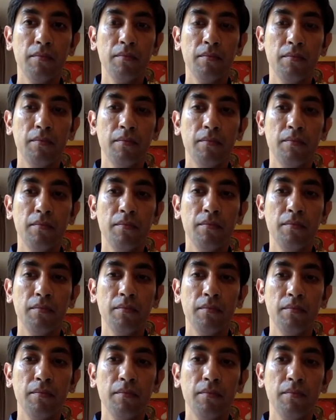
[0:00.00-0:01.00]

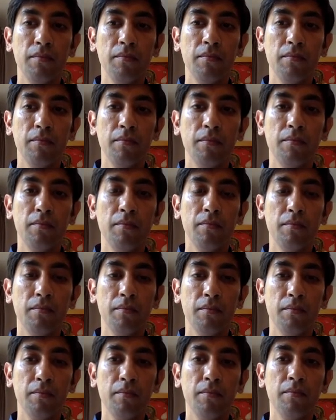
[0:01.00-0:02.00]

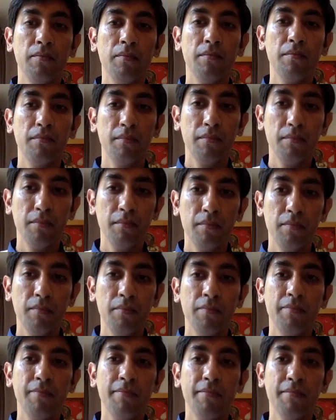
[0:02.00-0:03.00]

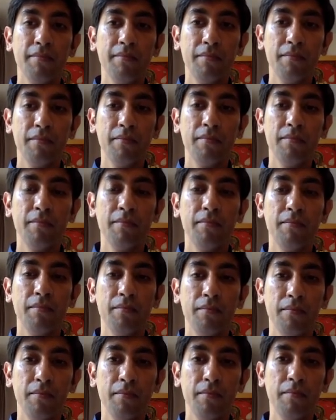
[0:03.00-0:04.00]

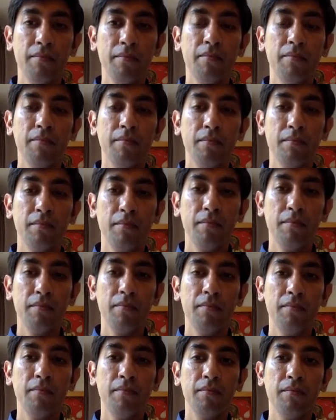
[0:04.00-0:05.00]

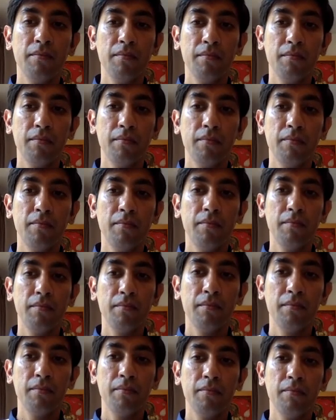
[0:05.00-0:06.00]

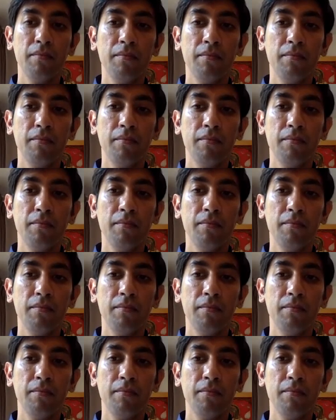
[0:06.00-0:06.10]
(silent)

● WORK ORDER
When you reproduce the entries above, keep every word exactly and leave out each picture.

● ANSWER BOX
[0:00.00-0:01.00]

[0:01.00-0:02.00]

[0:02.00-0:03.00]

[0:03.00-0:04.00]

[0:04.00-0:05.00]

[0:05.00-0:06.00]

[0:06.00-0:06.10]
(silent)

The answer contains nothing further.